# [WORK INSTRUCTION]
Retype the line where "[2:31.91-2:32.41]" appears and each line that follows it down to the last line of the records below. Leave the pictures out.
►
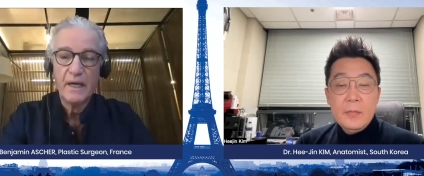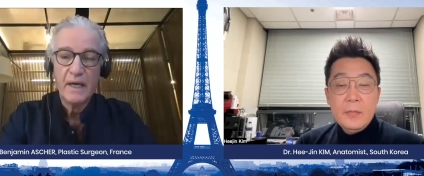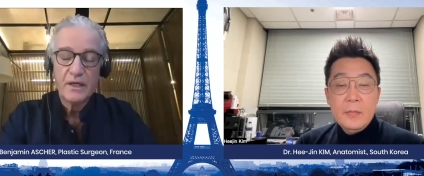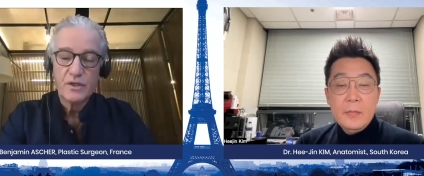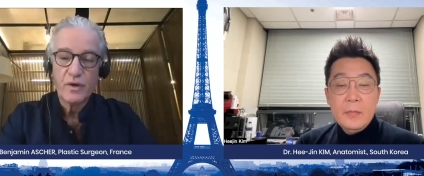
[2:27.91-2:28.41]

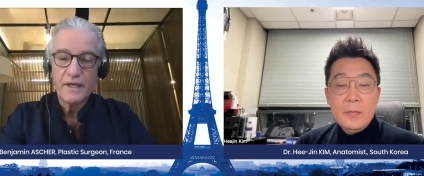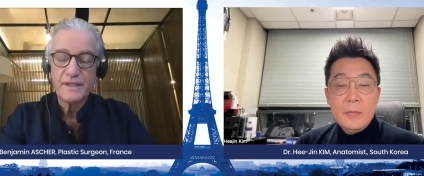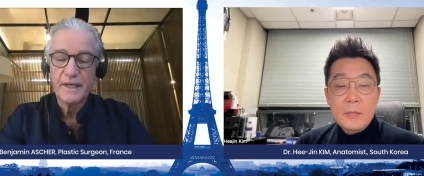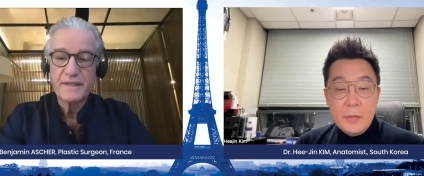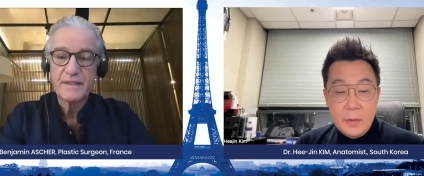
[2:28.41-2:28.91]
Speaker 1: So I think
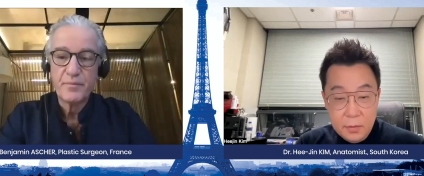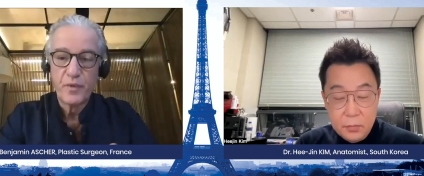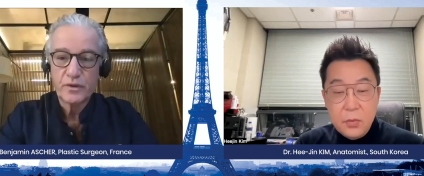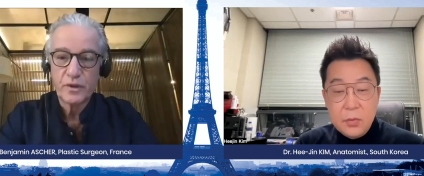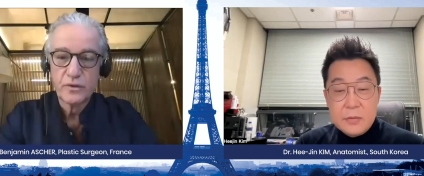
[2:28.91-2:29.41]
it's
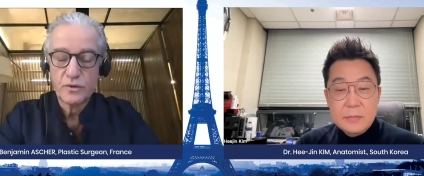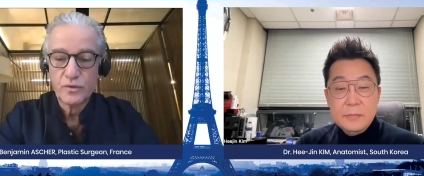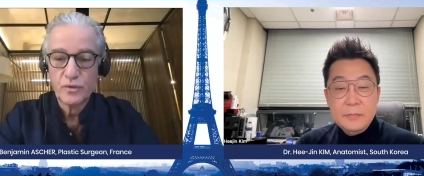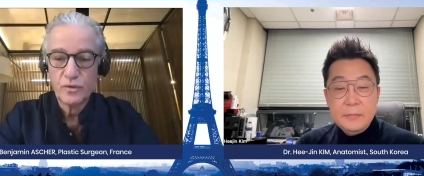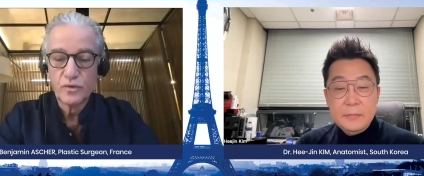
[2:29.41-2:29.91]
important to,
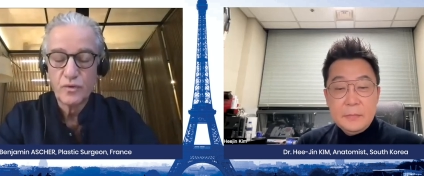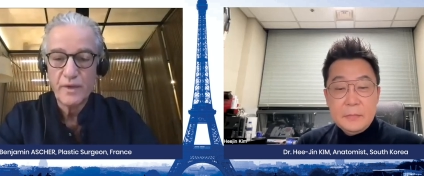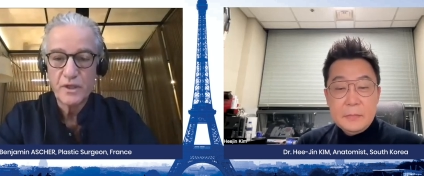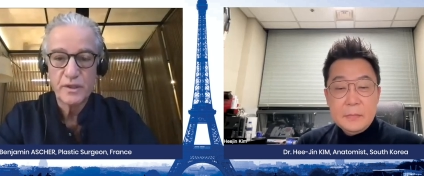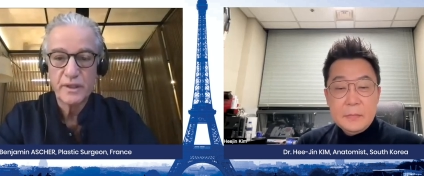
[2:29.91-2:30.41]
to
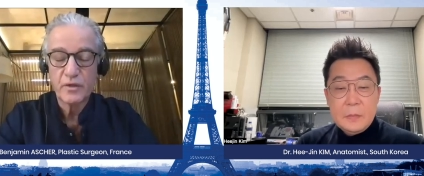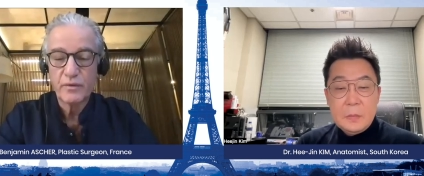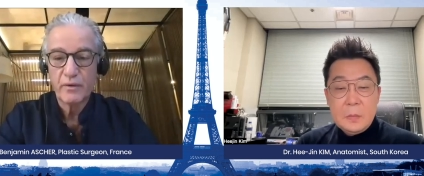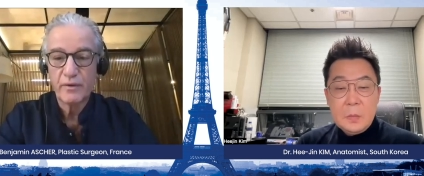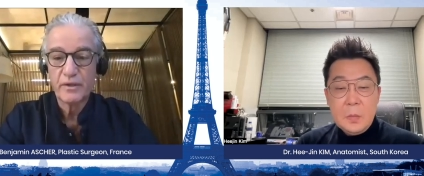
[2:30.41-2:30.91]
mention that we are
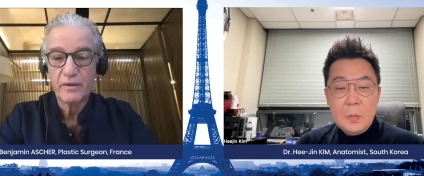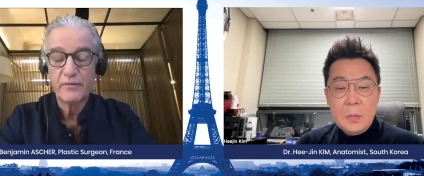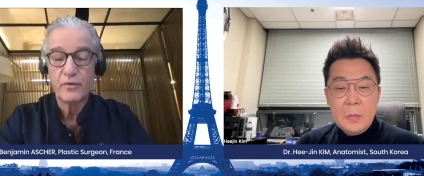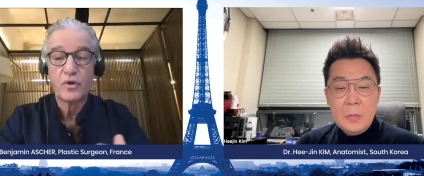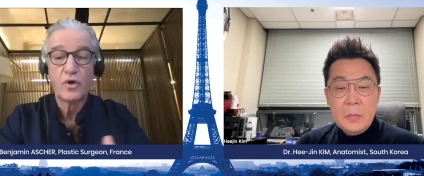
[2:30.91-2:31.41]
going to have a
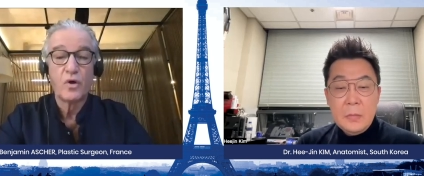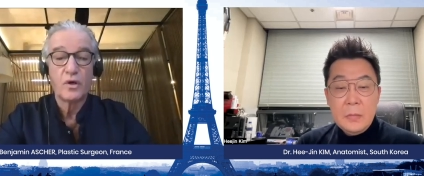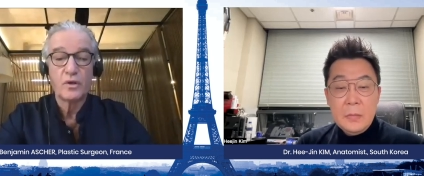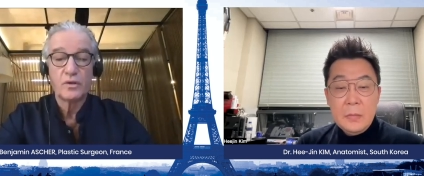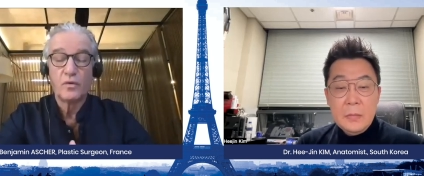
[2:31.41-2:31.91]
cohort
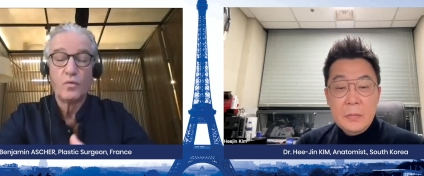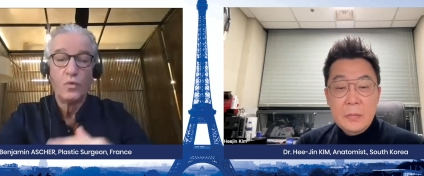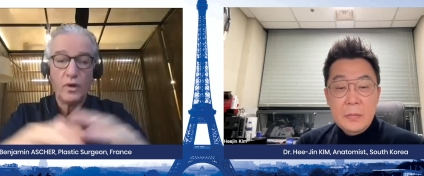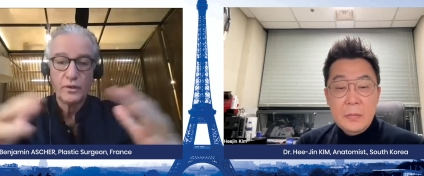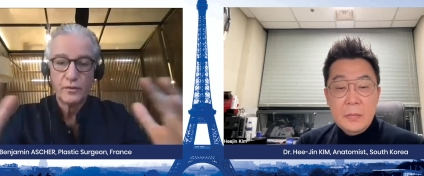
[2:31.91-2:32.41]
of
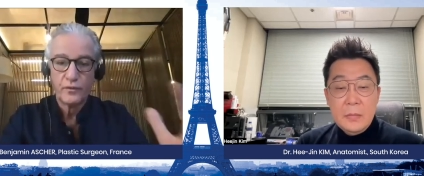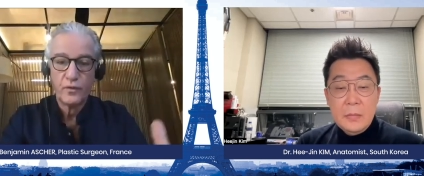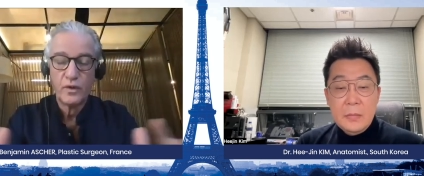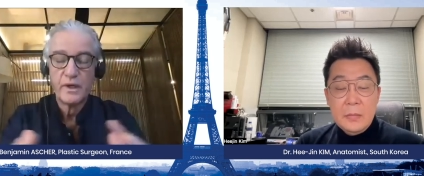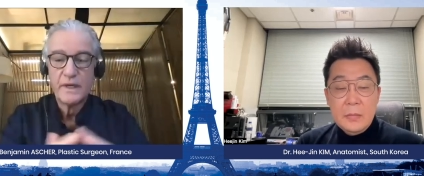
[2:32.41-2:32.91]
wonderful
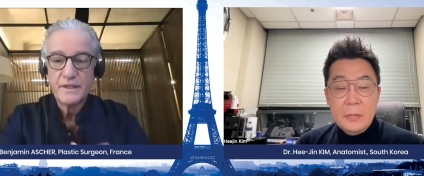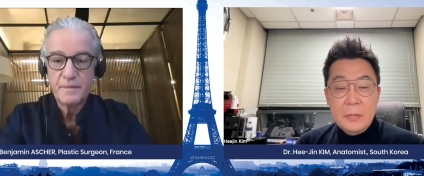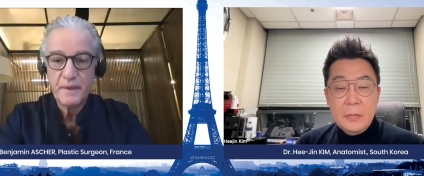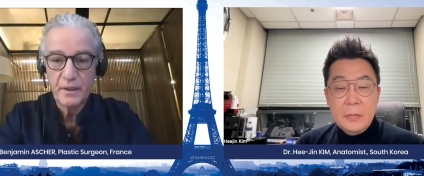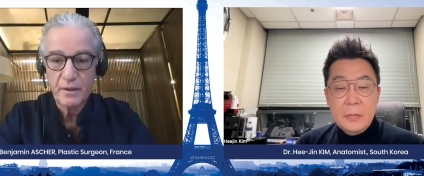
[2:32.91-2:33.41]

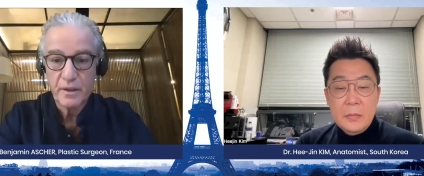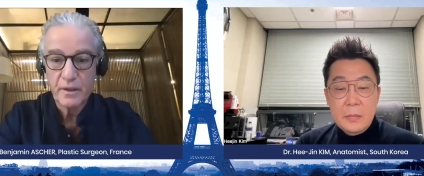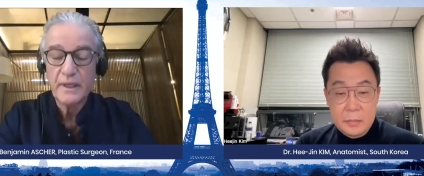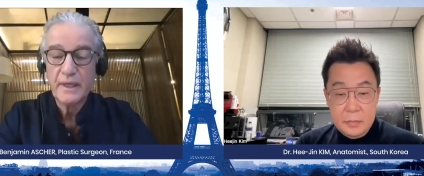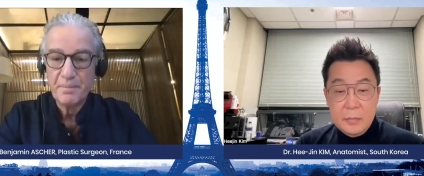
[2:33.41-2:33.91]
speaker,
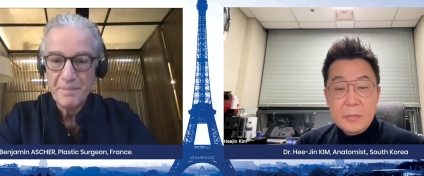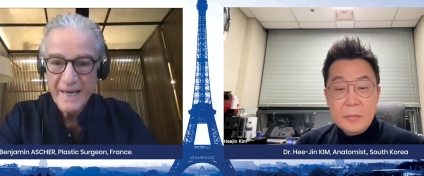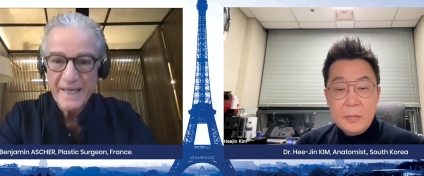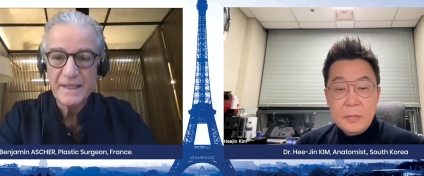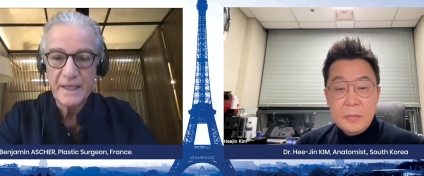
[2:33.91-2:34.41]
many
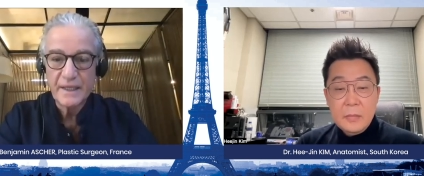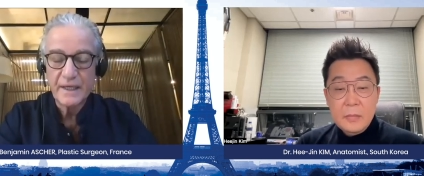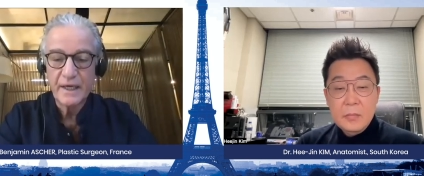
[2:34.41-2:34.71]
dedicated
◄
# [RESPONSE TO THIS EXERCISE]
[2:31.91-2:32.41]
of
[2:32.41-2:32.91]
wonderful
[2:32.91-2:33.41]

[2:33.41-2:33.91]
speaker,
[2:33.91-2:34.41]
many
[2:34.41-2:34.71]
dedicated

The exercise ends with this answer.